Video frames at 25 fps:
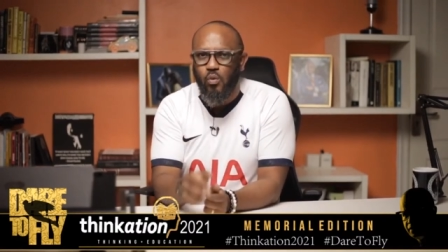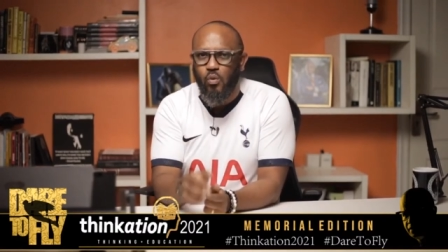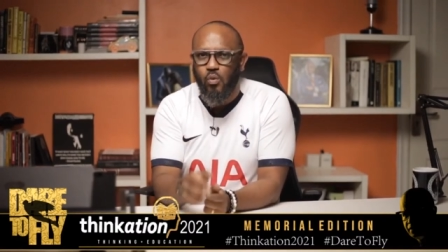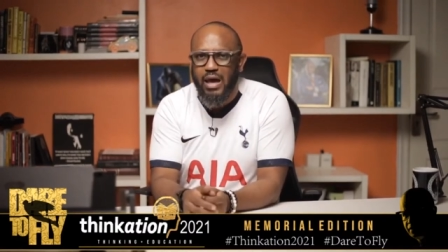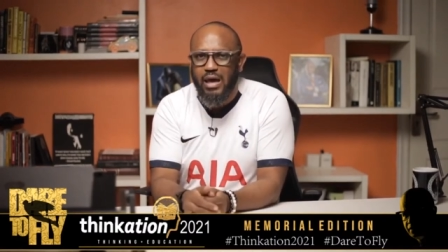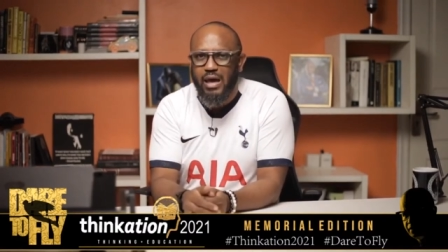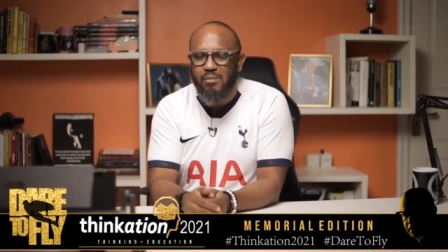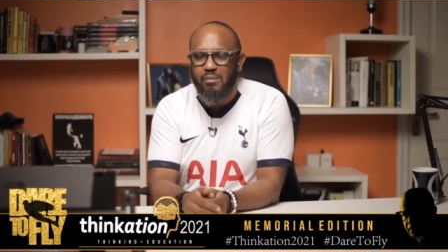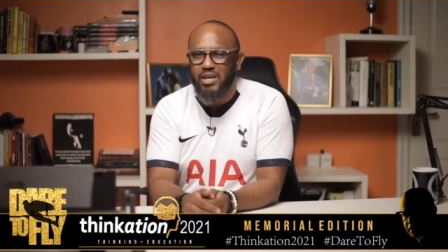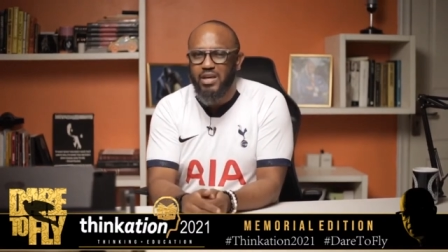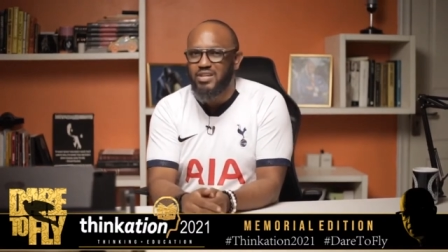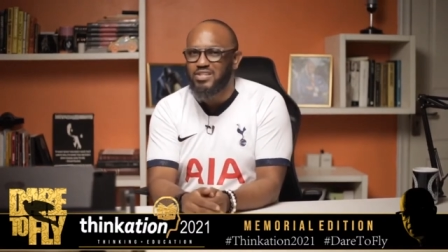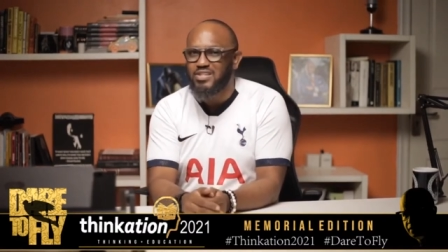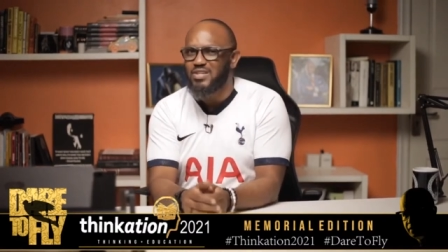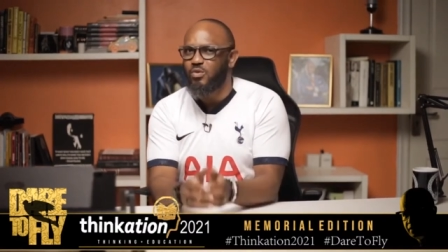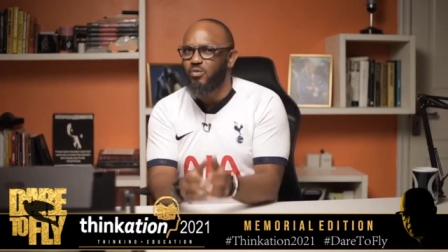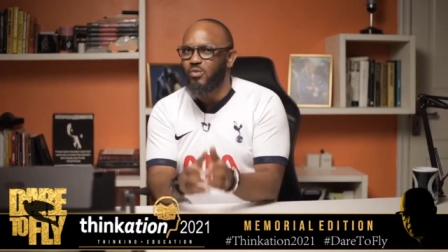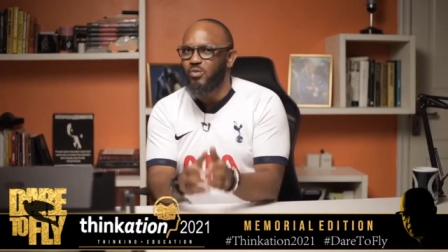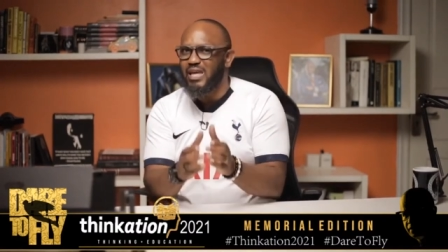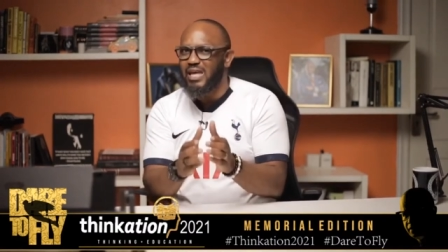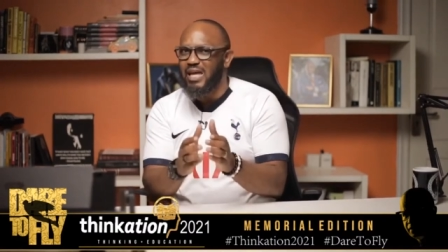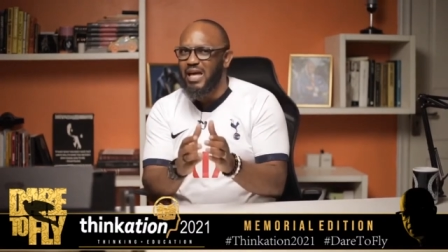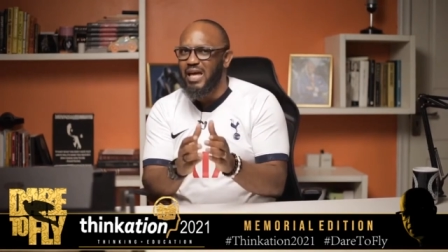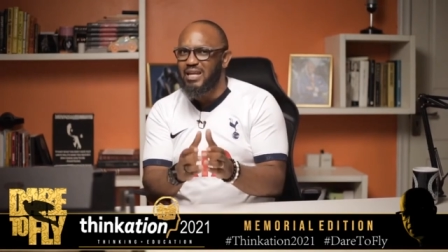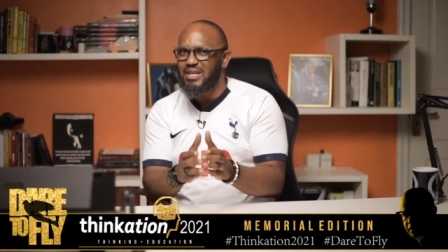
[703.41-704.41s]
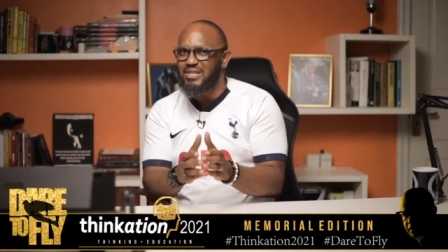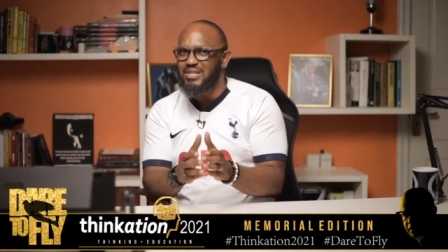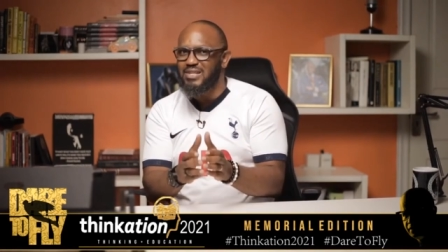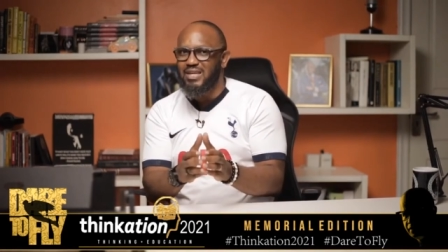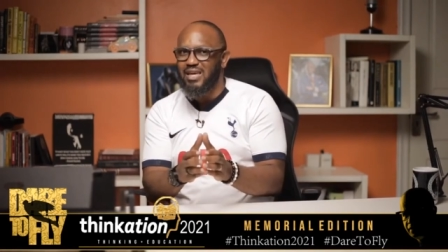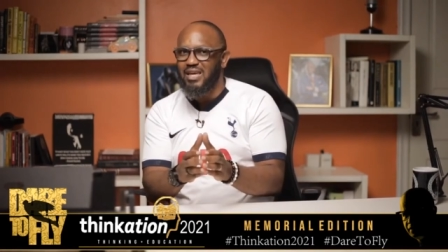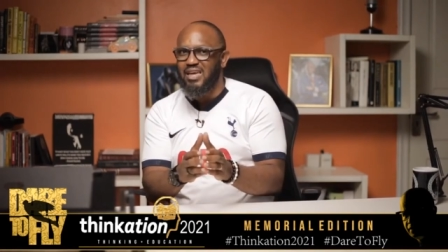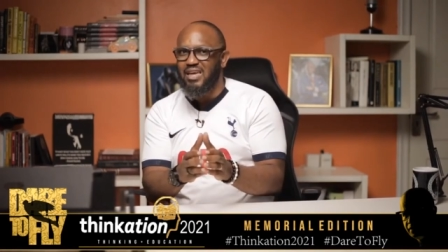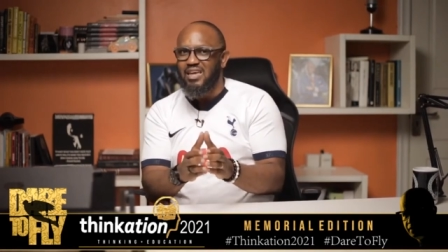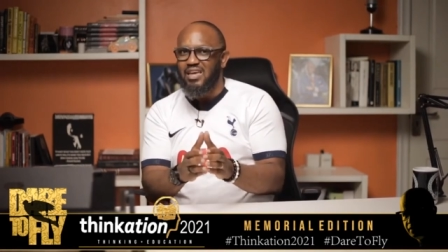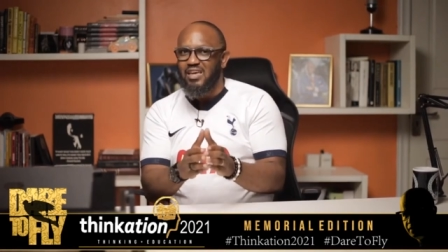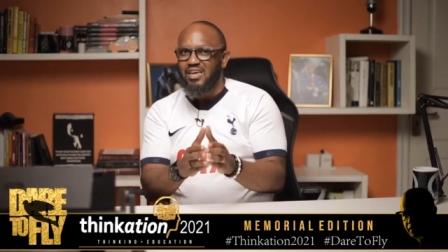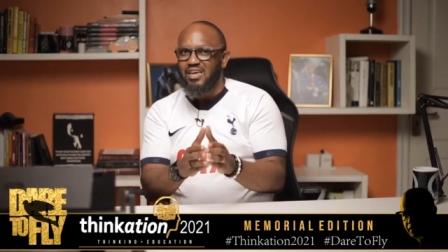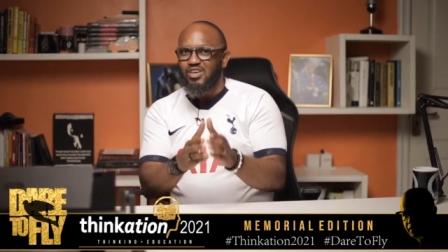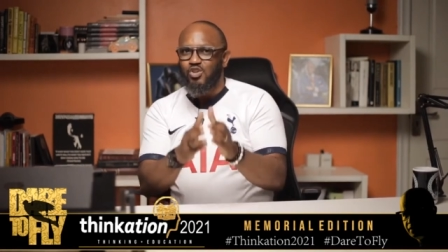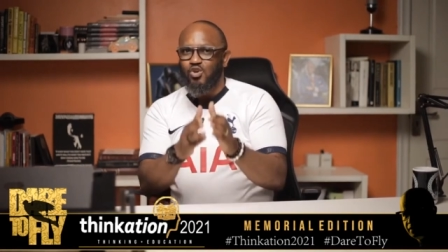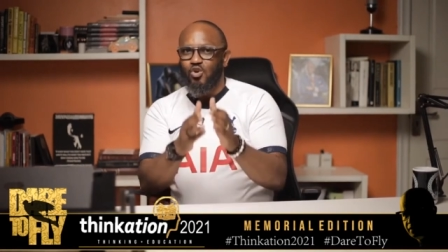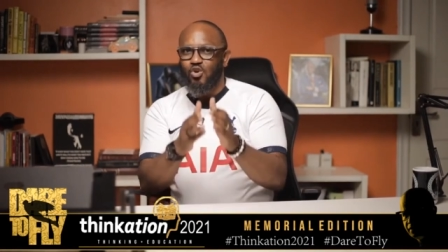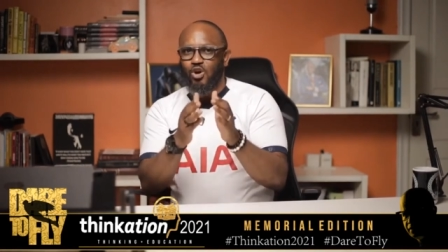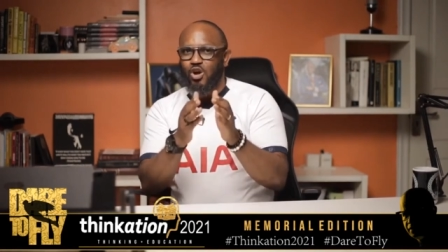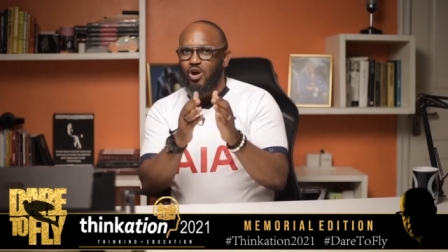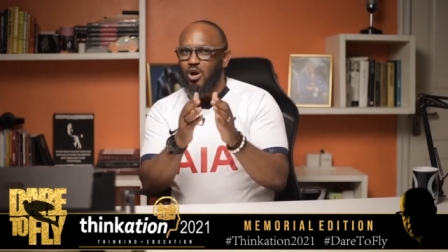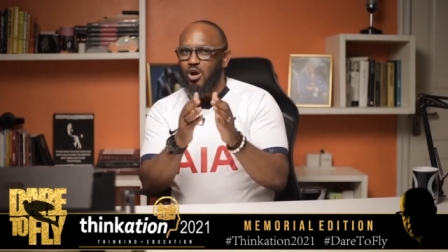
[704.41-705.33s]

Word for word: Why? Because in reality, your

------------------------------

◆ **TASK ITEM**:
Every line of the data above is to be set down exactly; the pictures are not.

◆ **WORKED SOLUTION**:
Video frames at 25 fps:
[703.41-704.41s]
[704.41-705.33s]

Word for word: Why? Because in reality, your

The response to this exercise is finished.